Aliás, facilitando, também, a imposição da prisão preventiva, pois crime frequentemente praticado, elevou-se a pena do delito de descumprimento de decisão judicial que defere medidas protetivas de urgência em favor da mulher, no cenário da violência doméstica e familiar, para reclusão de 2 a 5 anos, e multa (art. 24-A, Lei 11.340/2006).
No campo da infração penal de ameaça (art. 147, CP), surgiu uma causa de aumento, quando for cometida contra a mulher, por razões da condição do sexo feminino (aplica-se o dobro), ainda que não tenha sido uma elevação significativa, levando-se em conta a faixa da ameaça simples: detenção, de 1 a 6 meses, ou multa. Nesse contexto, é preciso a máxima cautela para evitar a decretação de prisão preventiva, quando o cenário envolve somente o crime de ameaça, mesmo cometida em violência doméstica e familiar. No entanto, o avanço se deu no tocante à ação penal, que, nesta hipótese, passa a ser pública incondicionada.
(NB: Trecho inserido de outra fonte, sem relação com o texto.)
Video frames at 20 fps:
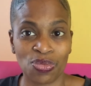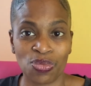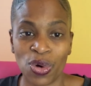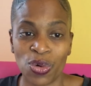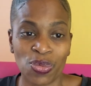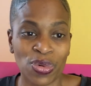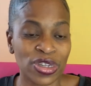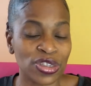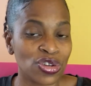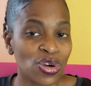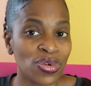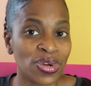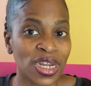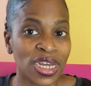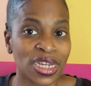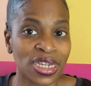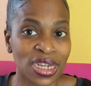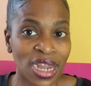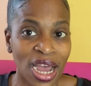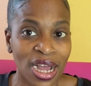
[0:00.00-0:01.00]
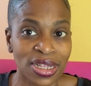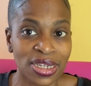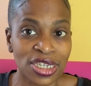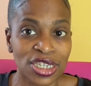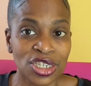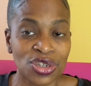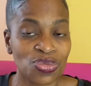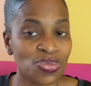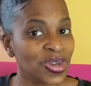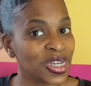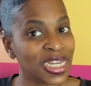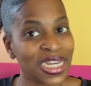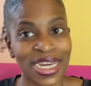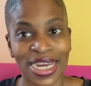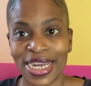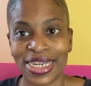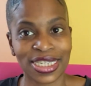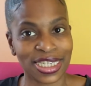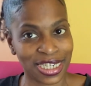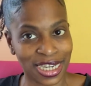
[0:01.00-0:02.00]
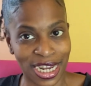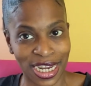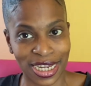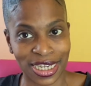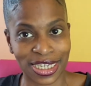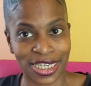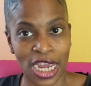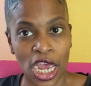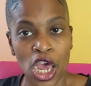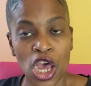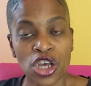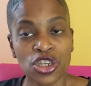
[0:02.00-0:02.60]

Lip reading: What we don't acknowledge, we can't change.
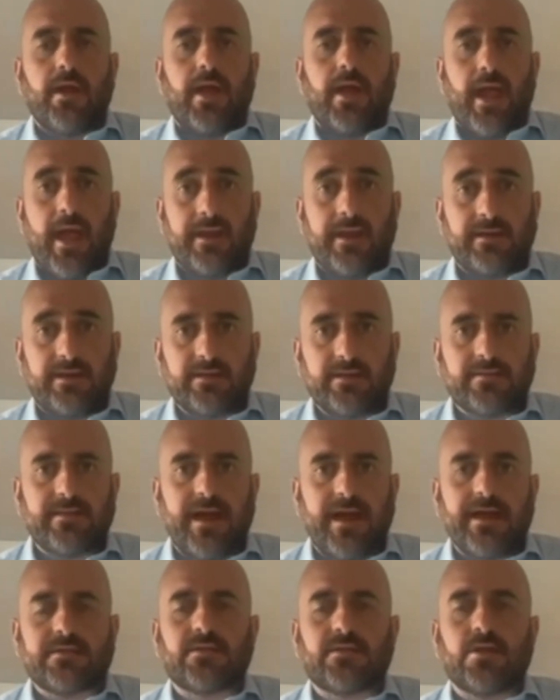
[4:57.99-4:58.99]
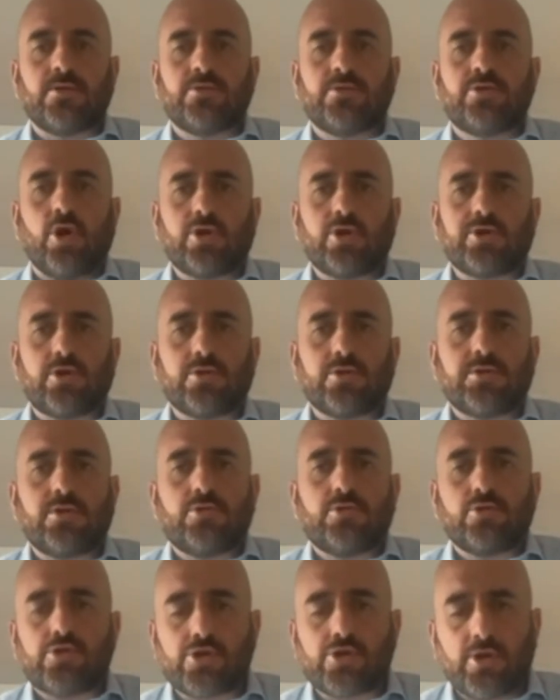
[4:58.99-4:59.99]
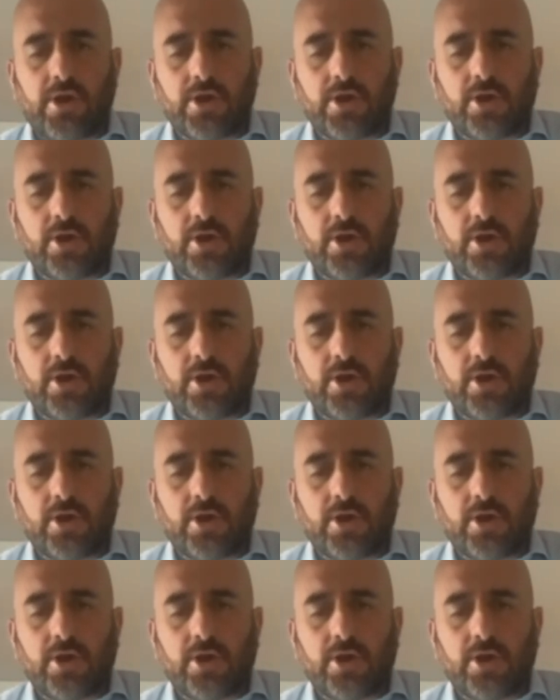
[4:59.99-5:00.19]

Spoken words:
and is that those constitutional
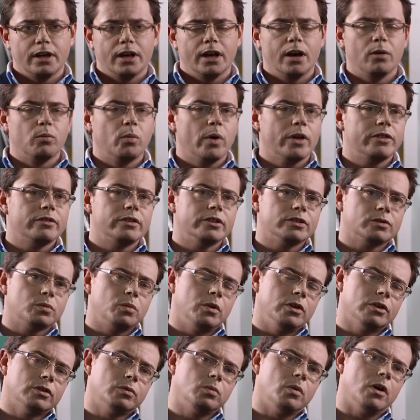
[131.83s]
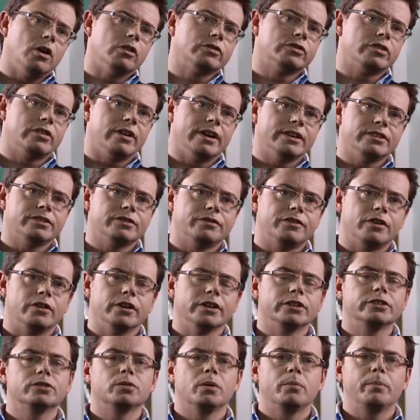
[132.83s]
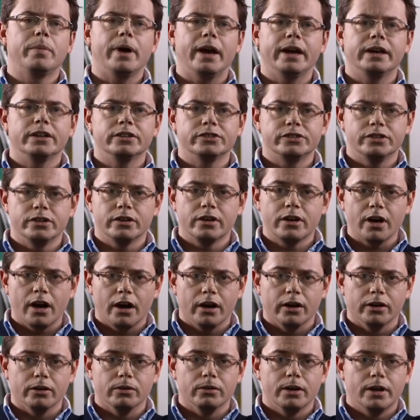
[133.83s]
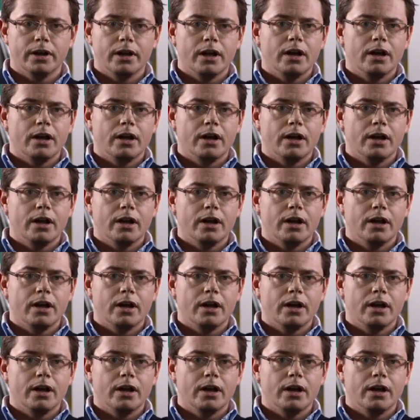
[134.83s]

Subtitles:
and whether it's worthwhile transferring to a pay-as-you-go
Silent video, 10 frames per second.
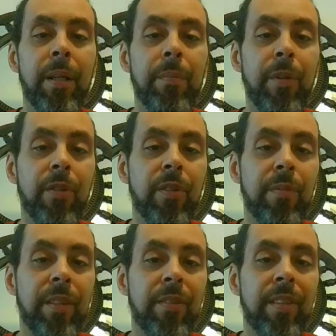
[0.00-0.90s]
Most of
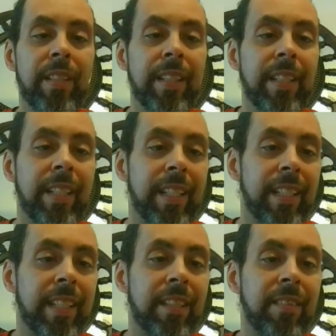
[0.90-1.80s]
us
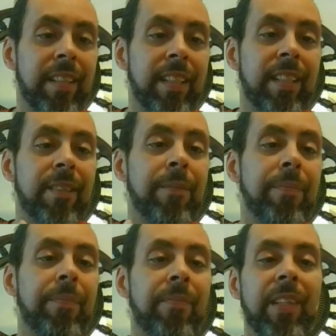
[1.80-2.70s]
in this
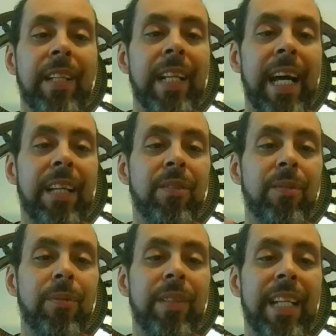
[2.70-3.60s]
class
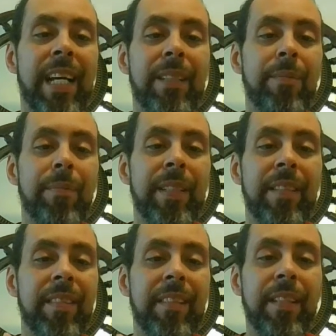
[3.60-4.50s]
will not be
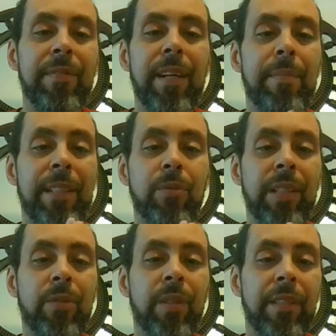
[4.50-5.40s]
65 by
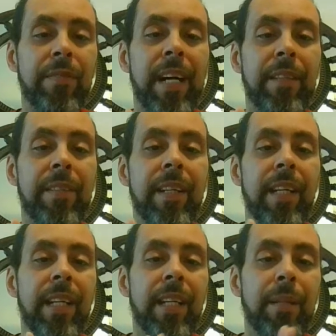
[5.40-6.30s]
2025,
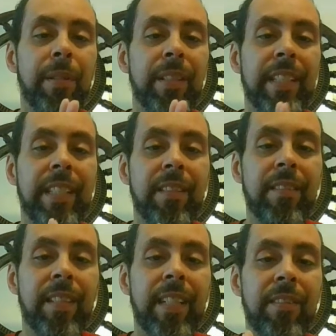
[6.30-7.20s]
but
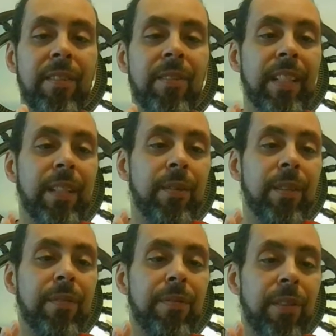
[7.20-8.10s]
that certainly
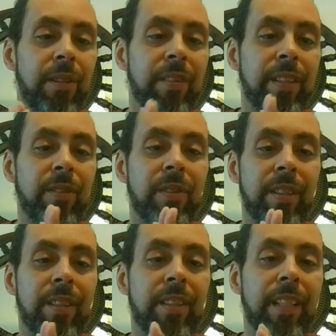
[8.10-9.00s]
falls into
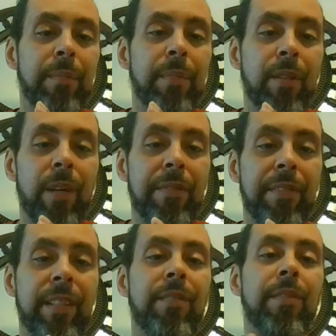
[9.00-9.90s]
the
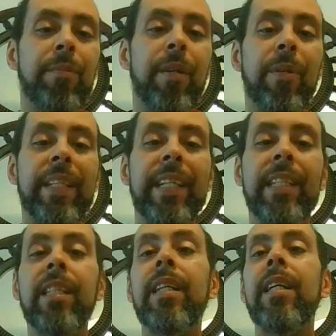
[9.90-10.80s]
demographic of American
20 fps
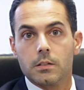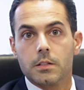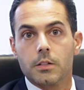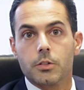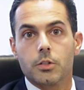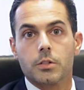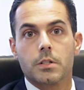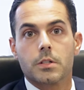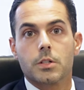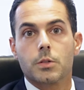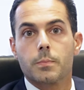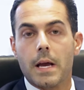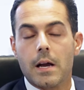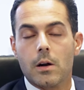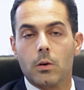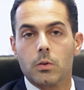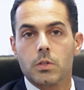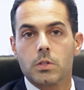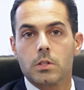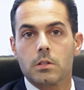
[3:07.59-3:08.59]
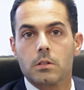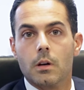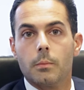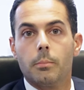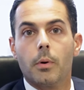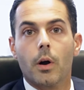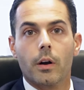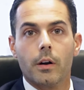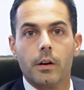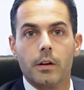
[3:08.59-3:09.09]
such as a spouse, a
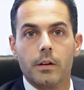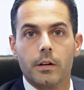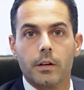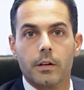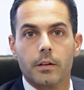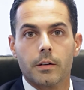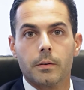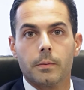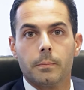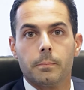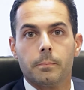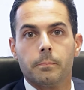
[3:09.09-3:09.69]
partner,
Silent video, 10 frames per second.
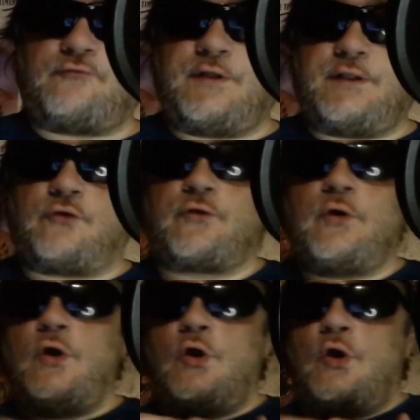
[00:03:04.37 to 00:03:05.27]
videos,
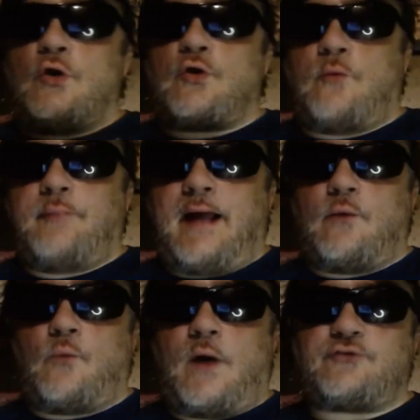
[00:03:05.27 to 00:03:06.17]
go back
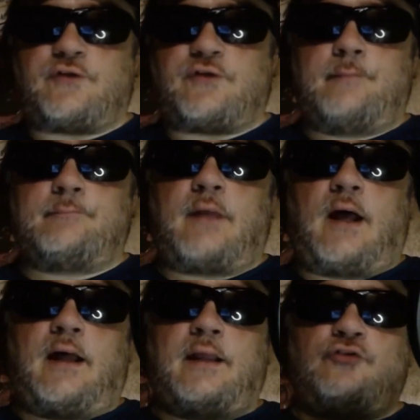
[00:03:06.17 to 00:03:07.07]
and watch them.
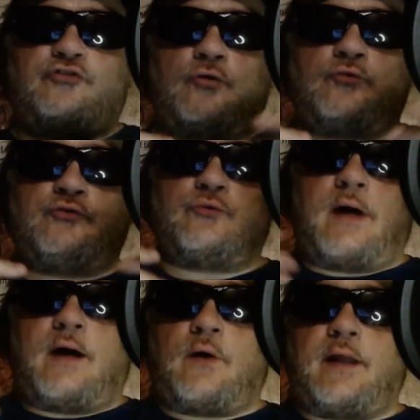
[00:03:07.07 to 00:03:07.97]
I showed you
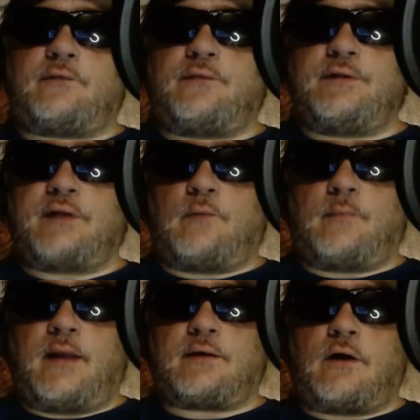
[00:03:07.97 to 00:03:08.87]
how I cleaned out
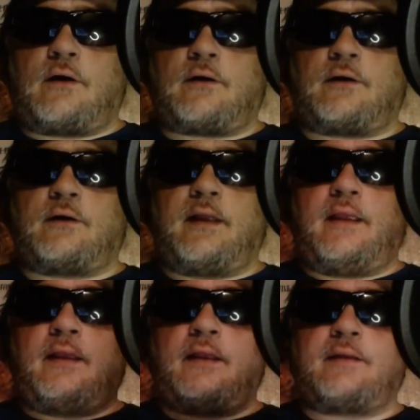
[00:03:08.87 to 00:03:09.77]
my car
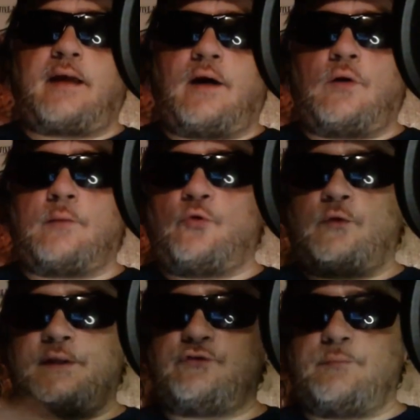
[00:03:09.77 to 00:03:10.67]
and how I'm
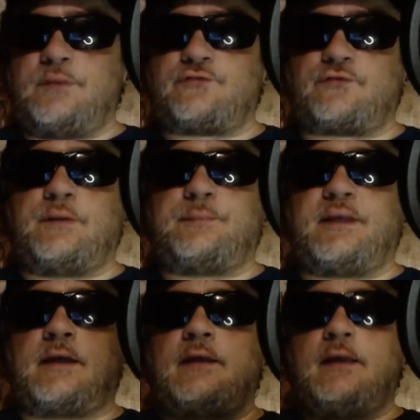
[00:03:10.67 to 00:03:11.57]
going to be
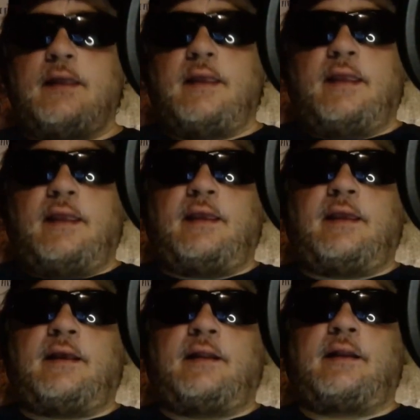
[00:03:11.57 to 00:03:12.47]
sleeping.
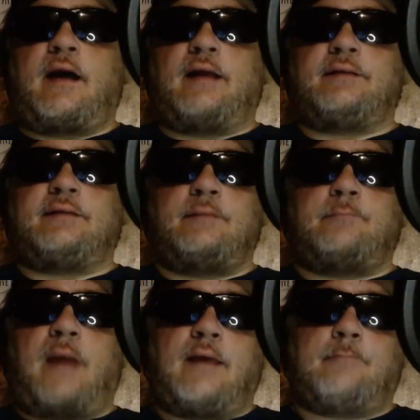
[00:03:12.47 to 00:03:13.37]
And I did
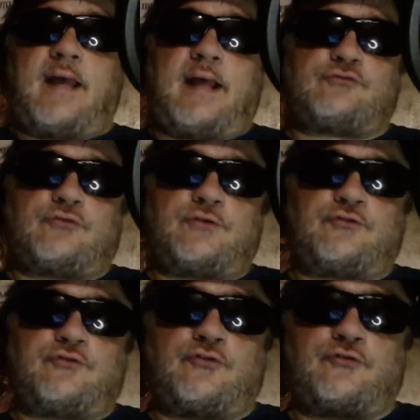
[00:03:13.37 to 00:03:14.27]
buy a
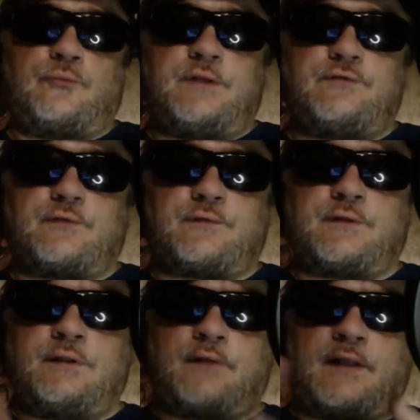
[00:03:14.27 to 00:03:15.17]
mattress just
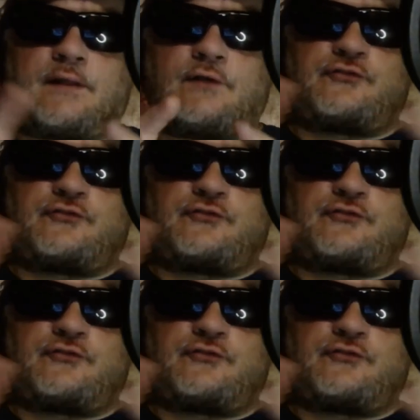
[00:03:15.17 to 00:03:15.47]
recently, like a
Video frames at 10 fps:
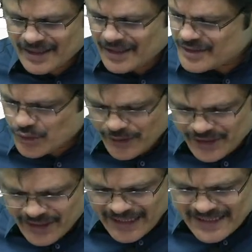So
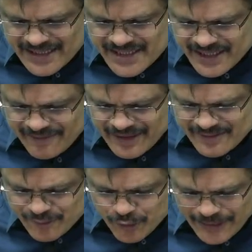here I just given
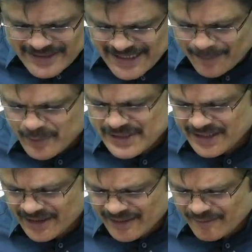few examples
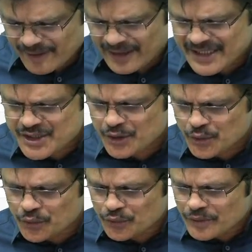here. For list
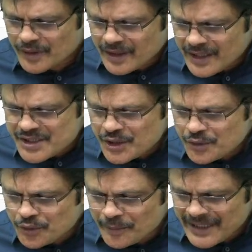2. List
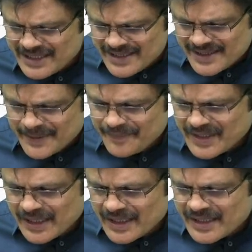2 means
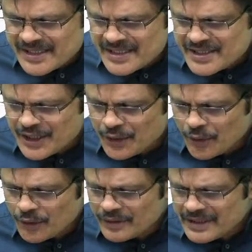this is
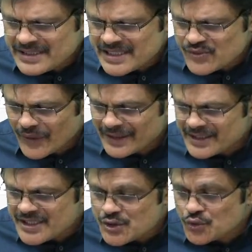0, this is 1,
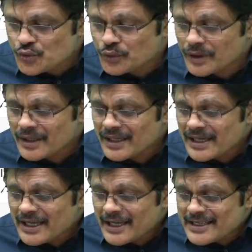this is 2.
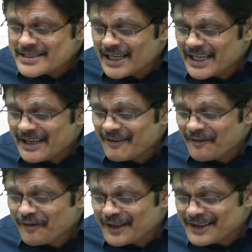See, even
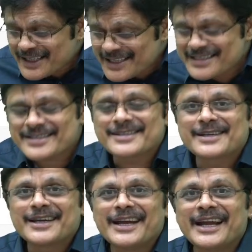for this,
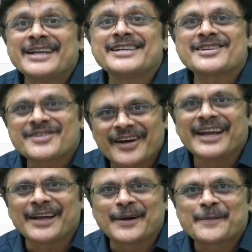it is a string.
Seguindo a severidade estatal, a contravenção penal de vias de fato (art. 21, Lei das Contravenções Penais) obteve uma causa de aumento, permitindo-se a aplicação da pena em triplo, o que não significa muito, pois a faixa cominada é de prisão simples, de 15 dias a 3 meses, ou multa.
O reflexo alcançou, ainda, a Lei de Execução Penal, fixando-se, para efeito de progressão, em 55% o tempo de cumprimento da pena, se o apenado for condenado pela prática de feminicídio, caso primário, vedado o livramento condicional (art. 112, VI-A, LEP). Quando reincidente, continua o tempo de 60%.
Acrescente-se a maior vigilância do sentenciado por crime contra a mulher, quando usufruir qualquer benefício durante o cumprimento da sua pena: deve ser fiscalizado por meio de monitoração eletrônica (art. 146-E, LEP).
Por derradeiro, como efeitos da condenação, obrigatórios e automáticos, figuram, agora, a incapacidade para o exercício do poder familiar, da tutela ou da curatela e a perda de cargo, função ou mandato eletivo. Durante o cumprimento da pena, o sentenciado não pode ser nomeado, designado ou diplomado para cargo, função pública ou mandato eletivo (art. 92, II, e §§ 1º e 2º, CP).
Em síntese, a Lei 14.994/2024 não pretende solucionar todos os profundos problemas existentes no campo da violência doméstica e familiar contra a mulher, mas é um passo importante para apontar à sociedade a mudança da política criminal do Estado no trato com quem pretende abusar da vulnerabilidade feminina.